• **WHAT THIS TASK INVOLVES**:
Leaving out the pictures, return word for word the stretch of entries below from the line holding "[00:00:03.00 to 00:00:04.00]" through the line holding "[0:01.00-0:01.92]".

Dataset entries:

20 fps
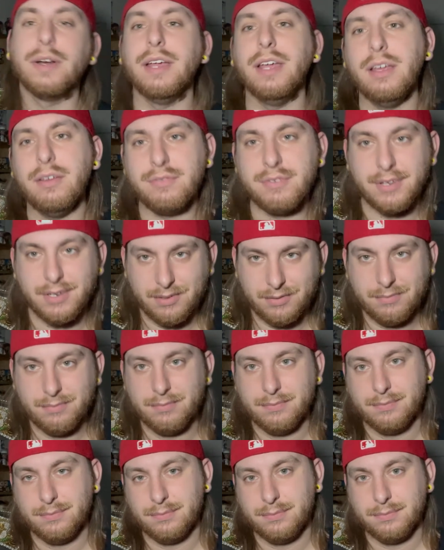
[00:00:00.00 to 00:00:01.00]
even
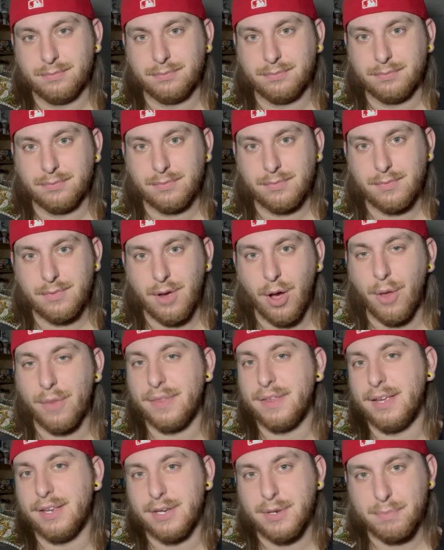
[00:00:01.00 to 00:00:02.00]
on
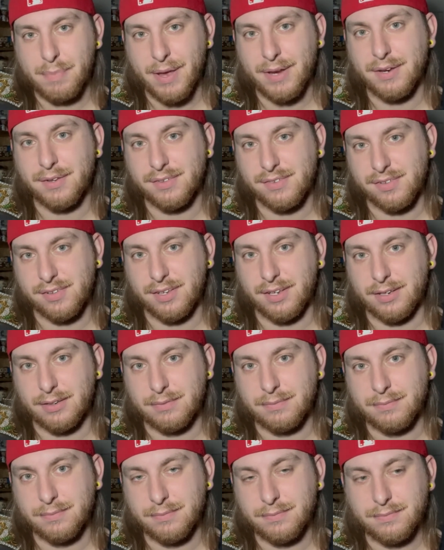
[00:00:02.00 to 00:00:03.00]
the independent scene.
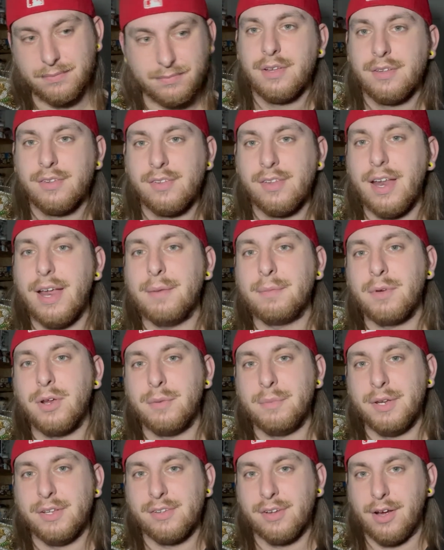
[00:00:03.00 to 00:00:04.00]
Today I'm going to
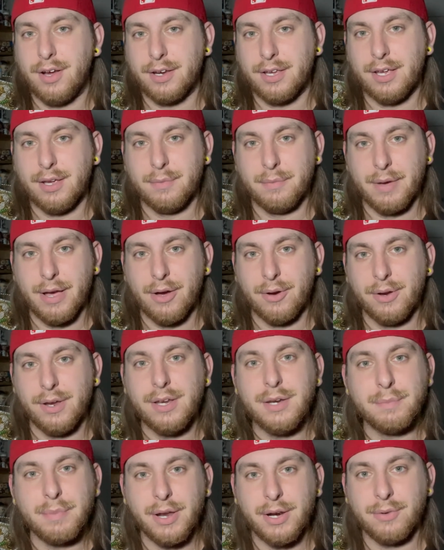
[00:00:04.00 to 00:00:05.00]
be talking about
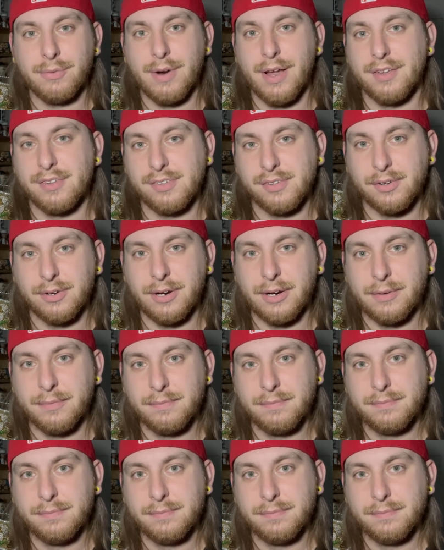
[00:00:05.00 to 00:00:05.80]
independent wrestler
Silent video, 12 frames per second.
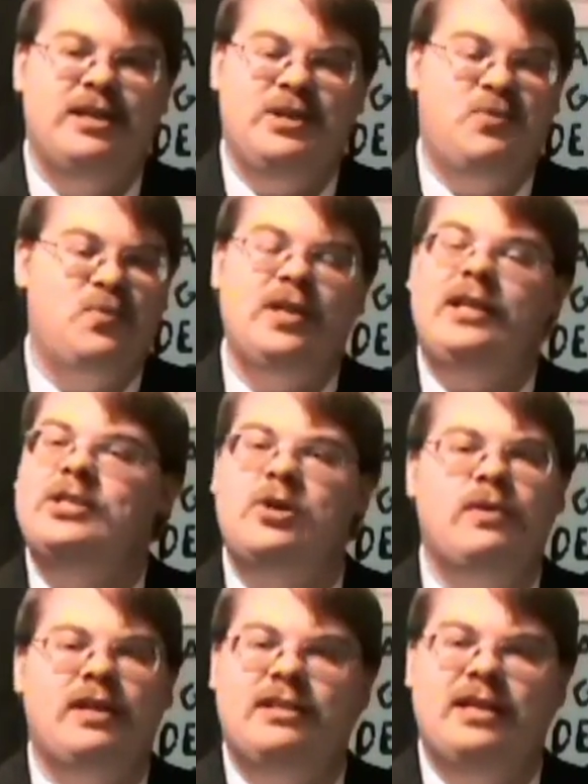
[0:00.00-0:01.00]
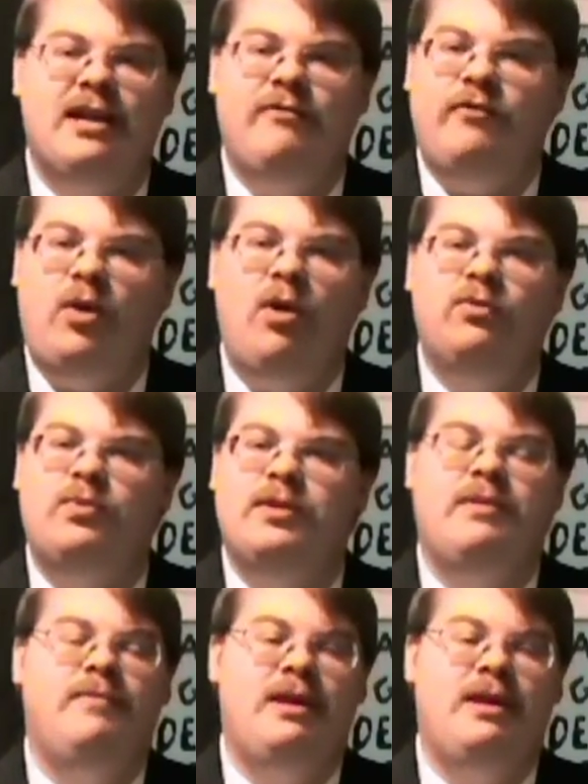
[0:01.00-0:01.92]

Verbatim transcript: You really don't need to get involved with them.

• **TASK RESPONSE**:
[00:00:03.00 to 00:00:04.00]
Today I'm going to
[00:00:04.00 to 00:00:05.00]
be talking about
[00:00:05.00 to 00:00:05.80]
independent wrestler
Silent video, 12 frames per second.
[0:00.00-0:01.00]
[0:01.00-0:01.92]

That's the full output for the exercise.